07 | Kamar Nomor 407

8.1K 1.4K 1.6K
                                    

Pada satu malam, kesepian membayang di matamu yang teduh.

Lalu, kupeluk engkau erat-erat.

Tanpa tahu, bahwa digenggamanku ada pisau yang terbenam tepat di inti jantungmu.

•••

"Bajingan!"

Tiga detik. Tiga detik yang diperlukan Raden untuk mencerna pengakuan yang baru saja Raesangga katakan. Tiga detik yang dibutuhkan Masnya itu untuk memberikan reaksi.

Sementara Btari sendiri belum bisa memproses apa-apa. Gadis itu hanya duduk diam, dengan tatapan hampa. Menyaksikan Raesangga dipukuli habis-habisan oleh kakaknya, dan mendengar bagaimana makian dan jerit tangis Ibunya bersahutan.

Raesangga memperkosanya. Sahabatnya yang menidurinya malam itu. Salah satu laki-laki yang paling ia percaya, laki-laki yang juga pacar sahabatnya, laki-laki yang merupakan sahabat dari orang yang seharusnya kelak bersamanya.  Tiba-tiba saja sesak itu hadir lagi, memenuhi ruang di dadanya, merampas habis tempat yang selama ini diisi oleh oksigen.

Btari ingin menangis, ingin marah, ingin menjerit keras-keras. Namun ia tak bisa. Sakit. Kenyataan yang dihadapinya ini terasa terlampau mustahil. Yang Btari tahu, Raesangga tidak pernah dan tak akan pernah menyakitinya.

Gadis itu memejamkan matanya, berusaha kembali mengingat sisa ingatan yang tersisa dalam kepalanya malam itu.

Dan saat itulah, apa yang semula ia yakini mustahil, kini menjadi sesuatu yang mungkin.

-m e l u k a i m u-

Malam Ulang Tahun Olivia...

"Shit, shit, shit!" Raesangga mengumpat ketika mendapati Btari tak lagi di kursi bar tempat ia meninggalkan gadis itu. Tiga kali panggilan yang ia terbangkan, hanya berakhir pada kotak suara.

Pemuda itu sudah memutari NinetoSix setidaknya sebanyak tiga kali, tapi di antara ratusan manusia di sini, ia tak menemukan gadis itu sama sekali.
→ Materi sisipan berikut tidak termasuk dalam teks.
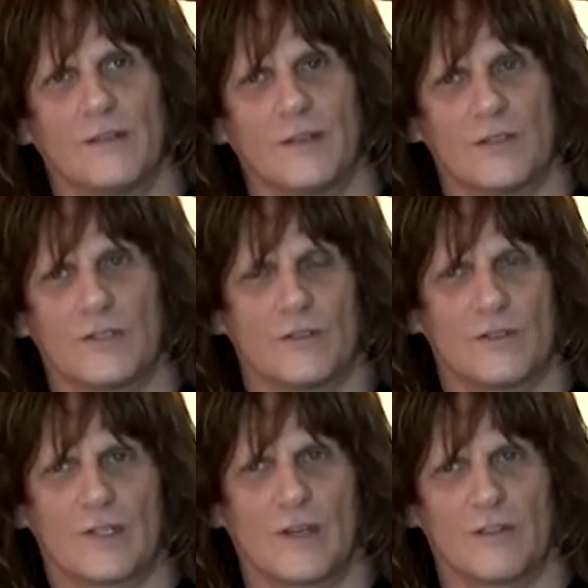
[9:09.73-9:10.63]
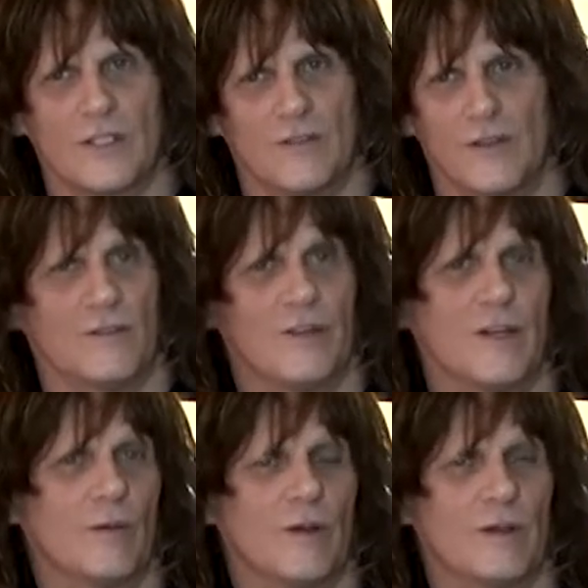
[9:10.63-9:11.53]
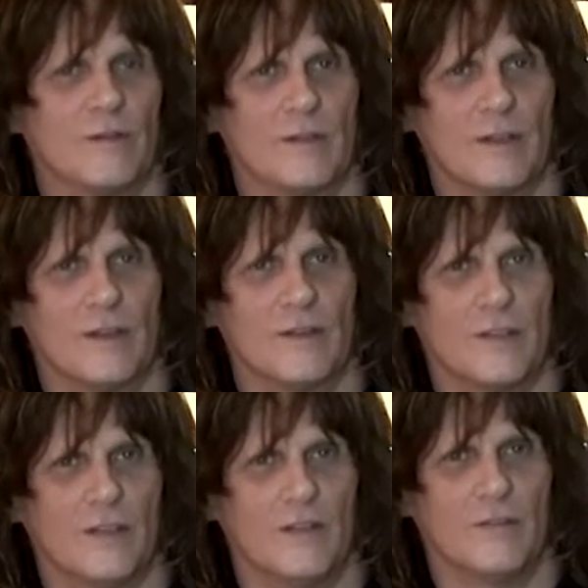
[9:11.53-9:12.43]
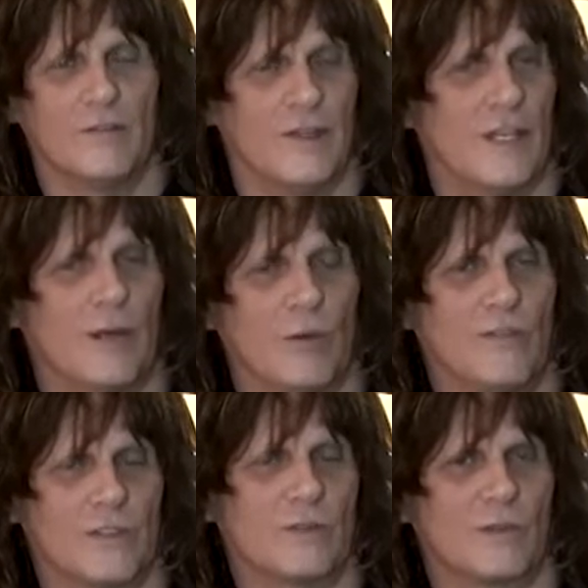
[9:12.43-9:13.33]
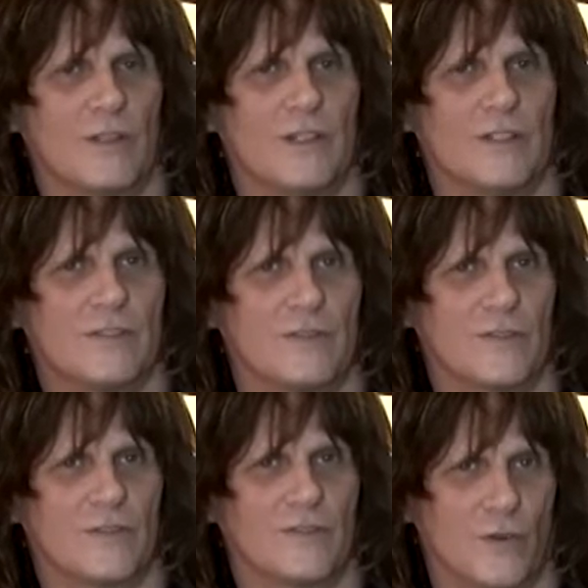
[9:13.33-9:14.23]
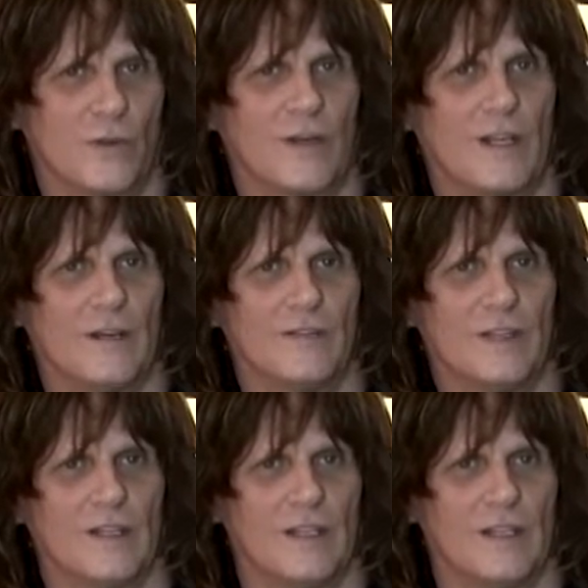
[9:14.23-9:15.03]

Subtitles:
There's certain songs that have done very well. The video we just released for Your Love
Ia ingin berharap bahwa Gemilang mungkin sudah membawa gadis itu pergi dari sini, tapi sahabatnya itu bahkan tak bisa dihubungi.

Seolah hal itu belum cukup membuatnya gila, Raesangga harus menghadapi dua gadis lainnya yang juga sudah berada di titik batas kesadaran. Baik Nadine mau pun Olivia rupanya cukup gila untuk menenggak berbotol-botol minuman. Raesangga mungkin saja menyeret pacarnya pergi, tapi ia juga tidak mungkin meninggalkan Olivia dalam keadaan seperti ini.

Teman-teman mereka?

Raesangga tak cukup percaya diri untuk meninggalkan gadis-gadis ini pada satu pun teman SMA-nya. Beruntung tak lama kemudia Jo datang. Sebagai seorang pelanggan tetap, ada beberapa bartender yang Raesangga kenal dengan sangat baik. Jo adalah salah satunya. Ia lah yang sering menangani tiap Raesangga dan Nadine mabuk berat sampai tak ada yang bisa menyupir. Nilai plusnya, pemuda itu tidak tertarik pada perempuan.

"Jo, tolong jagain dulu sebentar ini cewek dua, gue mau cari temen gue dulu," kata Raesangga setengah berteriak.

"Punya tiga cewek lo sekarang?"

Semula Raesangga tak ingin menanggapi kalimat tak penting Jo, sampai ia tersadar sesuatu. "Hah? Apa? Tiga?"

"Yang tadi lo tinggalin di bar bawaan lo juga, bukan?"

Seketika kelegaan membanjiri dada Raesangga. "Lo liat dia ke mana?"

"Dibawa sama cowok lain sih," Jo mengangkat kedua bahunya seolah-olah itu bukanlah hal yang penting.